Dust is settling on gubernatorial primary -- what does it all mean?
No surprise that Rob Mckenna, Republican, and Jay Inslee, Democrat, will be wrestling for the governor's seat through the fall.
But the real question is what do those primary results mean? In the first day's returns, Inslee edged McKenna, 47 percent to 43, in a race that was cluttered with much less-serious candidates. Does that mean Inslee has the edge? Was a recent Elway Poll showing Inslee had made up earlier deficits to surpass the earlier frontrunner McKenna right on the mark? Is Inslee winning over state voters?
Hard to say, especially considering the unusual nature of this earlier-than-ever primary. Turnout has been disappointing. Including not just the ballots counted Tuesday but also those county auditors say they have on hand yet to count, voter turnout stands at about 27.5 percent, according to the Secretary of State's office. More ballots of course will come in in the next few days. Still, considering the many high profile, hotly contested races, Secretary of State Sam Reed suggested the turnout might be as high as 46 percent. Maybe voters were too focused on the beautiful sunny weather to get those ballots in the mail.

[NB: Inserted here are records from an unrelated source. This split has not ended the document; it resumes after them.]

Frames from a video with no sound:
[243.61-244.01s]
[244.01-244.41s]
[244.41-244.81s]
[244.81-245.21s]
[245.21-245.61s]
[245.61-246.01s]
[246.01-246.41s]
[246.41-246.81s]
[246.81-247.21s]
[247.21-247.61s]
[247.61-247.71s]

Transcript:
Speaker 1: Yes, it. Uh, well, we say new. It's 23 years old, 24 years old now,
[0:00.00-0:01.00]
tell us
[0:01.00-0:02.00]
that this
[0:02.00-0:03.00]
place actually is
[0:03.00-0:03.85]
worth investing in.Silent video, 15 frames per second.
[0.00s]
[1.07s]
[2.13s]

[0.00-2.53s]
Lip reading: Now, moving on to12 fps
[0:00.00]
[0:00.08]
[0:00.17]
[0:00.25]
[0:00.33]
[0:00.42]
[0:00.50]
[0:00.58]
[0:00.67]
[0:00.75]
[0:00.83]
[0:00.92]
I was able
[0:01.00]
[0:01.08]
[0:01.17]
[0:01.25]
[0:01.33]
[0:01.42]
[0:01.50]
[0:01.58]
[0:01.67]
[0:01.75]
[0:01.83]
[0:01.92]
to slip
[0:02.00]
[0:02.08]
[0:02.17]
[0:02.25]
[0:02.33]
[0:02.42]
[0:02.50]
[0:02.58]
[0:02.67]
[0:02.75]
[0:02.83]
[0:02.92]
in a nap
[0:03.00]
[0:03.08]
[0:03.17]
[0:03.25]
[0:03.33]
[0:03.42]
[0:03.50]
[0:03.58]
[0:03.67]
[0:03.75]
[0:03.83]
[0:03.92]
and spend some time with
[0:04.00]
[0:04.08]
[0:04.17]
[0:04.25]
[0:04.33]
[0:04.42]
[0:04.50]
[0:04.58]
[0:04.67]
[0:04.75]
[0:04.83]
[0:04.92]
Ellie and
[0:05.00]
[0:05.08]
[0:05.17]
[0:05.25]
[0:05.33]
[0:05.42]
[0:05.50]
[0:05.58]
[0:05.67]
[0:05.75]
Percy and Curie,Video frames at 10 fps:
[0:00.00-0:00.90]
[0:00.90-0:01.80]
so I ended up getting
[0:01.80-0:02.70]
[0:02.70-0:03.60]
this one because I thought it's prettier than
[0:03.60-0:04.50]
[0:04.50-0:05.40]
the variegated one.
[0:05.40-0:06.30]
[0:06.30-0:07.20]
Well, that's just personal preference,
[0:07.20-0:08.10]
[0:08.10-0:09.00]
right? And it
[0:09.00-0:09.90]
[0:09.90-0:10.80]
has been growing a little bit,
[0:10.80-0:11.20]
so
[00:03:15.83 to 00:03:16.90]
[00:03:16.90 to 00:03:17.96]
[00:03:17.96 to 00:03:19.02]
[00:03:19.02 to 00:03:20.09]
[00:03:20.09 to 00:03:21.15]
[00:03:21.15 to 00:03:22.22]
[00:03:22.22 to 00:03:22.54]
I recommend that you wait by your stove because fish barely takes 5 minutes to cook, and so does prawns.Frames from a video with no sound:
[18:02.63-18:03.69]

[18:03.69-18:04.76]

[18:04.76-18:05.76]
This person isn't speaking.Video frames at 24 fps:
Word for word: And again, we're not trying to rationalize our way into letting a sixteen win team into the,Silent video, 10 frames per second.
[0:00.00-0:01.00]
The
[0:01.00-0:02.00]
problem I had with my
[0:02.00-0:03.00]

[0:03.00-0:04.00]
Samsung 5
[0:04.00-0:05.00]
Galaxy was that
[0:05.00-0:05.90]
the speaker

But, as for Inslee's apparent edge in the governor's race, something else might be afoot. Erik Smith at Washington State Wire wrote Tuesday about an unusual strategy by the McKenna campaign to let Inslee's TV ads that started about a month ago go unanswered for about two weeks.
McKenna has some ads on TV, but he's managed to spend much less, saving that fire power for the general election, Randy Pepple, McKenna's campaign manager told Smith.
Make no mistake, there will be no holding back in the general election for either campaign. Anyone watching even a little TV will likely have their fill of both candidates, not to mention candidates in those several other hot races come November.